Un Monde Sans Fin
L’escarmouche
fut féroce et les Français se retirèrent à l’intérieur de leur forteresse.
Philippe VI quitta Amiens et remonta vers le nord,
emprisonnant Édouard tout au bout de la pointe d’un triangle. Sur leur flanc
droit, les Anglais avaient l’estuaire ; sur leur flanc gauche, la
mer ; et, derrière eux, une armée française qui ne rêvait que de répandre
le sang de ces envahisseurs barbares.
Cet après-midi-là, le comte Roland s’en vint trouver Ralph.
Celui-ci se battait dans son escadron depuis sept ans et le
suzerain ne le considérait plus comme un réchappé de la potence. S’il ne
semblait pas le porter dans son cœur, il avait sans aucun doute du respect pour
sa bravoure et recourait toujours à son détachement quand il s’agissait de
renforcer une faiblesse dans la ligne de front, d’effectuer une sortie ou
d’organiser une razzia.
Ralph avait perdu trois doigts de la main gauche, et il
boitait quand il était fatigué, séquelle d’une blessure reçue sous les remparts
de Nantes en 1342 lorsqu’un Français lui avait transpercé le tibia de son pieu.
Malgré sa vaillance, le roi ne lui avait toujours pas accordé le titre de
chevalier. Cette omission lui causait d’autant plus d’amertume qu’à l’instar de
son père, il se battait pour l’honneur, et non pour la fortune. La majeure
partie du butin qu’il avait amassé se trouvait à Londres, confié à la bonne
garde d’un orfèvre, mais cela ne suffisait pas à satisfaire ses ambitions. Il
ne s’était pas élevé d’une seule marche sur l’échelle de la noblesse. Et son
père, lorsqu’il l’apprendrait, en serait aussi marri que lui.
À l’arrivée de Roland, Ralph était assis dans un champ de
blé mûr tellement piétiné par l’armée qu’il ne restait pas un épi debout. En
compagnie d’Alan Fougère et d’une demi-douzaine de camarades, il était en train
de manger un maigre dîner composé d’une soupe aux pois et d’oignons. Les vivres
s’épuisaient. Les hommes ne recevaient plus aucune ration de viande. Exténués
par ces marches constantes et par le spectacle des ponts détruits et des
forteresses invincibles, ils avaient le moral au plus bas. Que se passerait-il
lorsque l’armée française les aurait rattrapés ?
À présent, Roland était un vieil homme aux cheveux et à la
barbe gris. Cependant, il se tenait toujours droit et n’avait rien perdu de son
autorité. Il avait appris à conserver un masque impassible de sorte que l’on
remarquait à peine que le côté gauche de son visage était paralysé. Il
dit : « L’estuaire de la Somme est soumis au mouvement des marées.
Quand la mer est basse, il y a, par endroits, des poches d’eau profonde. De
plus, le lit de la rivière est recouvert d’une boue épaisse qui rend sa
traversée impossible.
— Autrement dit, nous sommes coincés ici, soupira
Ralph, tout en comprenant que le comte n’était pas venu jusqu’à lui dans le
seul but de lui apprendre de mauvaises nouvelles.
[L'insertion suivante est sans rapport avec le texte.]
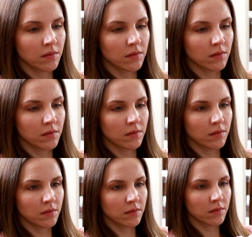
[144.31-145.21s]
helpful
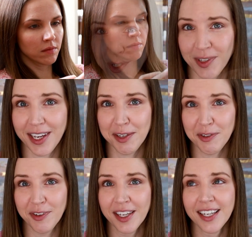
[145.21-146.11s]
to your social
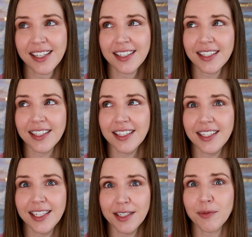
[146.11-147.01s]
life
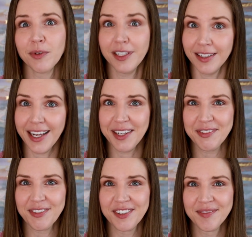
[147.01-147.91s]
in real
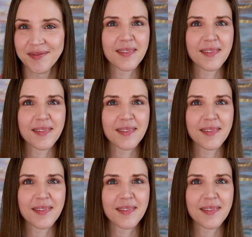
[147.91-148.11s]
life.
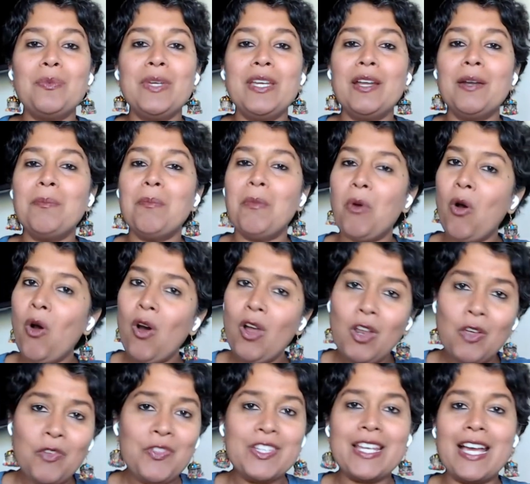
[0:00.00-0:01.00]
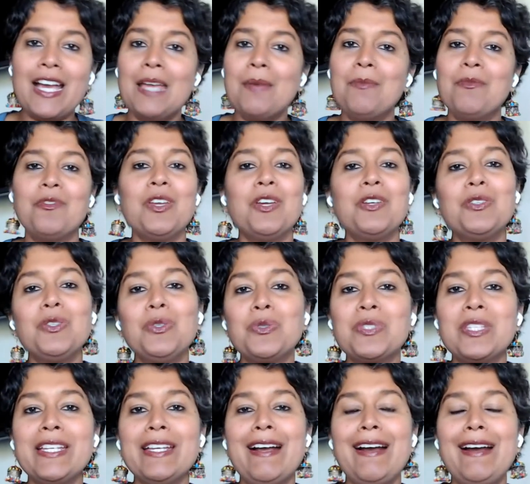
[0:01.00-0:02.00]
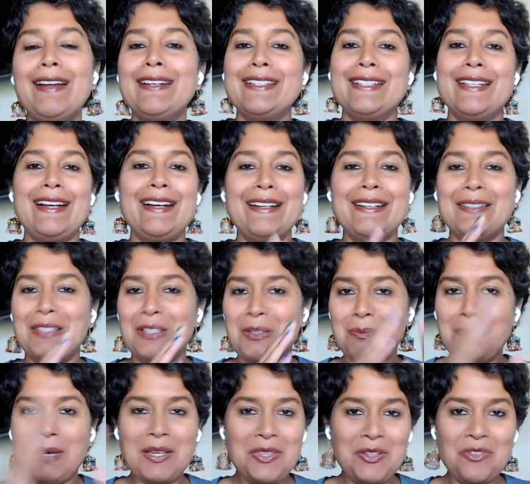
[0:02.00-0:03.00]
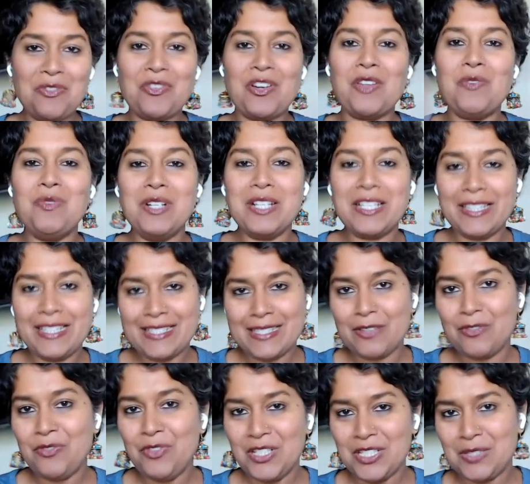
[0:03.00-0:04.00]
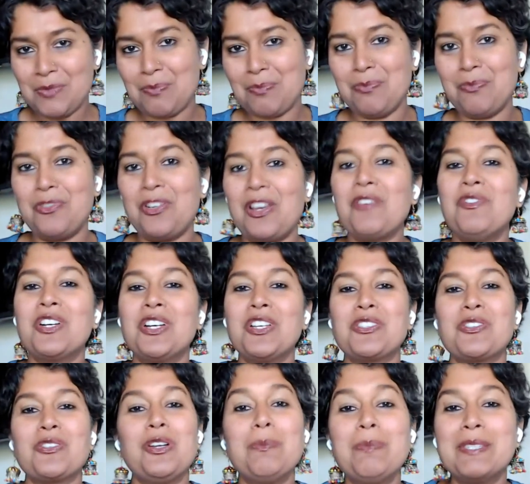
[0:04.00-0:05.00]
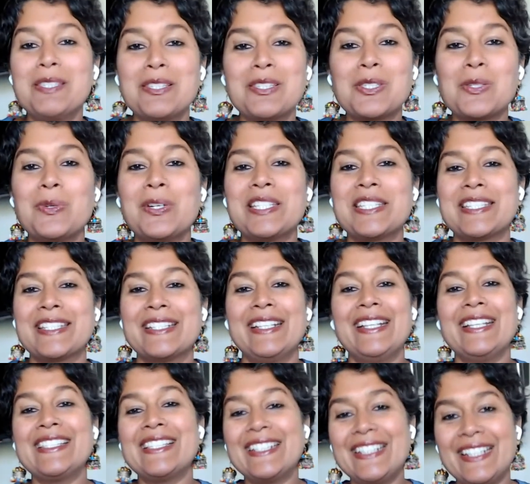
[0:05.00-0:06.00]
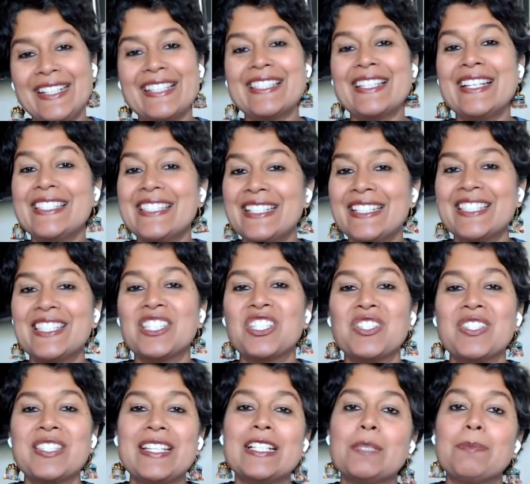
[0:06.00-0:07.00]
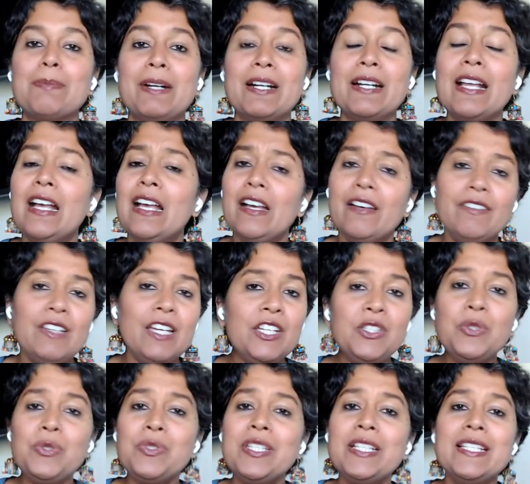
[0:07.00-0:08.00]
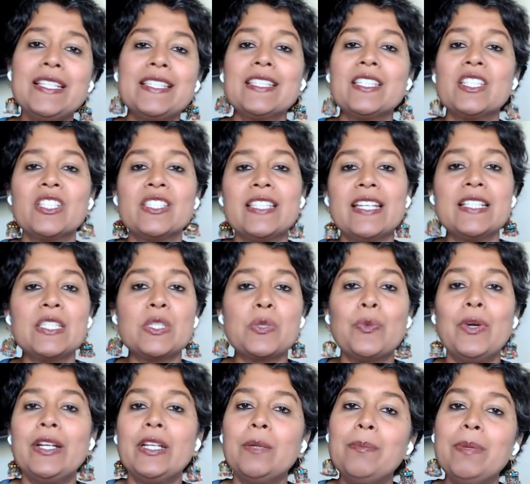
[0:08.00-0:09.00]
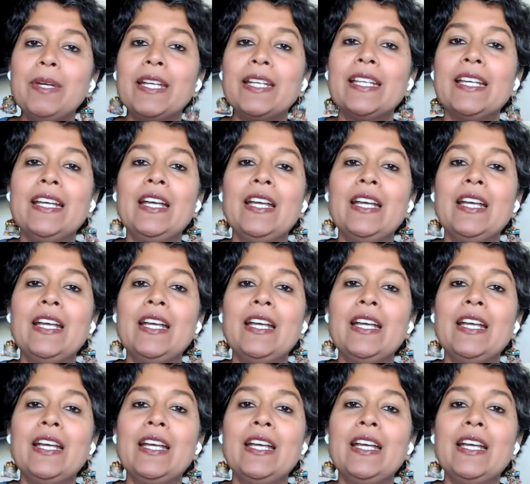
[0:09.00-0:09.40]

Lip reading: are all of the time, we are using our Badr framework. There's a first framework is called business question. There's a data science and decision science part. We are using decision science quite a bit.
— Il devrait y avoir un gué, poursuivait Roland, à un
endroit où le fond est plus ferme. Si c’est le cas, les Français le sauront.
— Vous voulez que je découvre où il se trouve ?
— Le plus rapidement possible. Il y a des prisonniers
dans le champ voisin. »
Ralph secoua la tête. « Ces soldats peuvent venir de
n’importe où en France, ou même d’un autre pays. Ce sont les gens du cru qu’il
faut questionner.
— Peu m’importe qui tu interroges. Mais je veux
qu’avant la nuit, tu te sois rendu à la tente du roi avec la
réponse ! » Sur ces mots, Roland tourna les talons.
Ralph finit son bol de soupe et se mit sur ses pieds,
heureux de se voir confier une tâche périlleuse. « En selle, les
gars ! » cria-t-il.
Il avait toujours la même monture. Miraculeusement, Griff
avait survécu à sept années de guerre. Plus petit qu’un cheval de bataille, il
avait plus de courage que les énormes destriers des chevaliers. Il était
désormais habitué à la guerre et, sur le champ de bataille, le tintement de ses
sabots ferrés était pour son cavalier aussi précieux qu’une arme
supplémentaire. Ralph l’aimait plus qu’aucun de ses compagnons. En fait, le
seul être vivant pour qui il éprouvait de l’affection était son frère, mais il
ne l’avait pas vu depuis sept ans et ne le reverrait peut-être jamais puisque
Merthin était parti pour Florence.
Ils s’élancèrent vers l’estuaire, au nord-est.